▸ TRY IT:
The records follow. Copy them exactly, but omit the pictures.
- - - -
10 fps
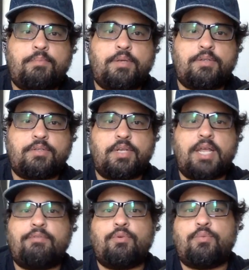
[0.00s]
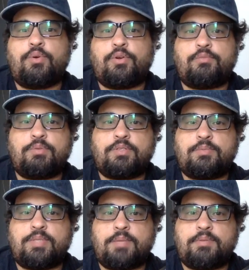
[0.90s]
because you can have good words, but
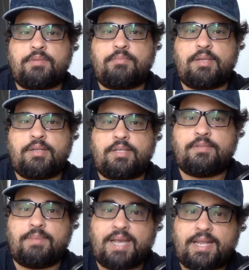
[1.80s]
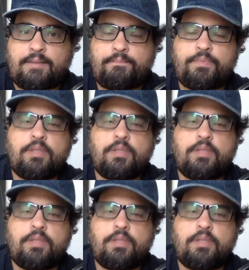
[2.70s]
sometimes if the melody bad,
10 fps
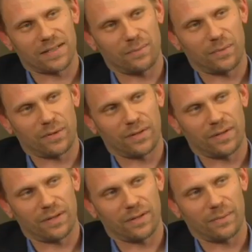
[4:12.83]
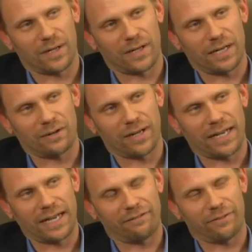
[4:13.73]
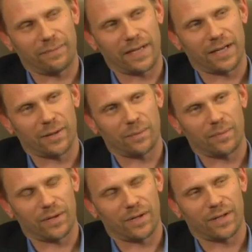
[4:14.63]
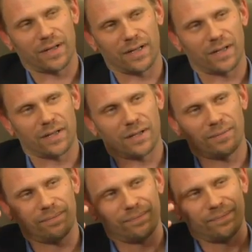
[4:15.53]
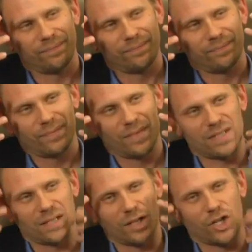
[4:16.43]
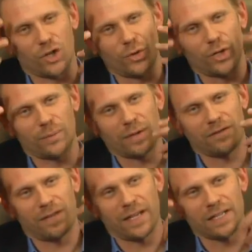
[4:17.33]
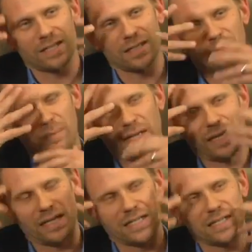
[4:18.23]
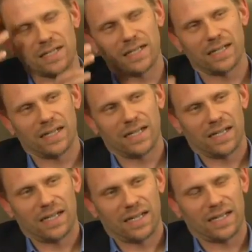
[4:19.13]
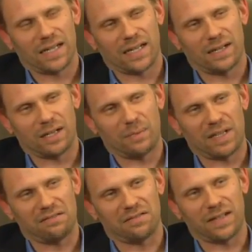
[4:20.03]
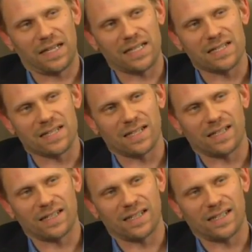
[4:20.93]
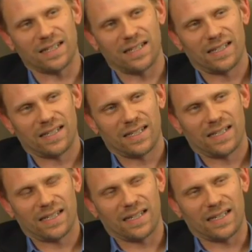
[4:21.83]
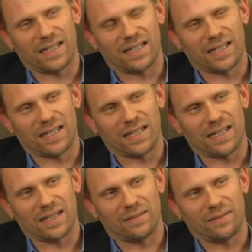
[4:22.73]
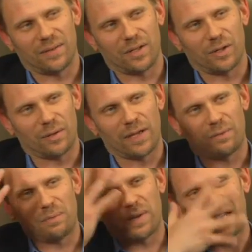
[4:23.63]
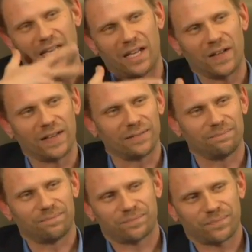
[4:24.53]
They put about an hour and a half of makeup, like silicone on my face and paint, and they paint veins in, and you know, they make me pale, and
- - - -
▸ EXERCISE RESULT:
10 fps
[0.00s]
[0.90s]
because you can have good words, but
[1.80s]
[2.70s]
sometimes if the melody bad,
10 fps
[4:12.83]
[4:13.73]
[4:14.63]
[4:15.53]
[4:16.43]
[4:17.33]
[4:18.23]
[4:19.13]
[4:20.03]
[4:20.93]
[4:21.83]
[4:22.73]
[4:23.63]
[4:24.53]
They put about an hour and a half of makeup, like silicone on my face and paint, and they paint veins in, and you know, they make me pale, and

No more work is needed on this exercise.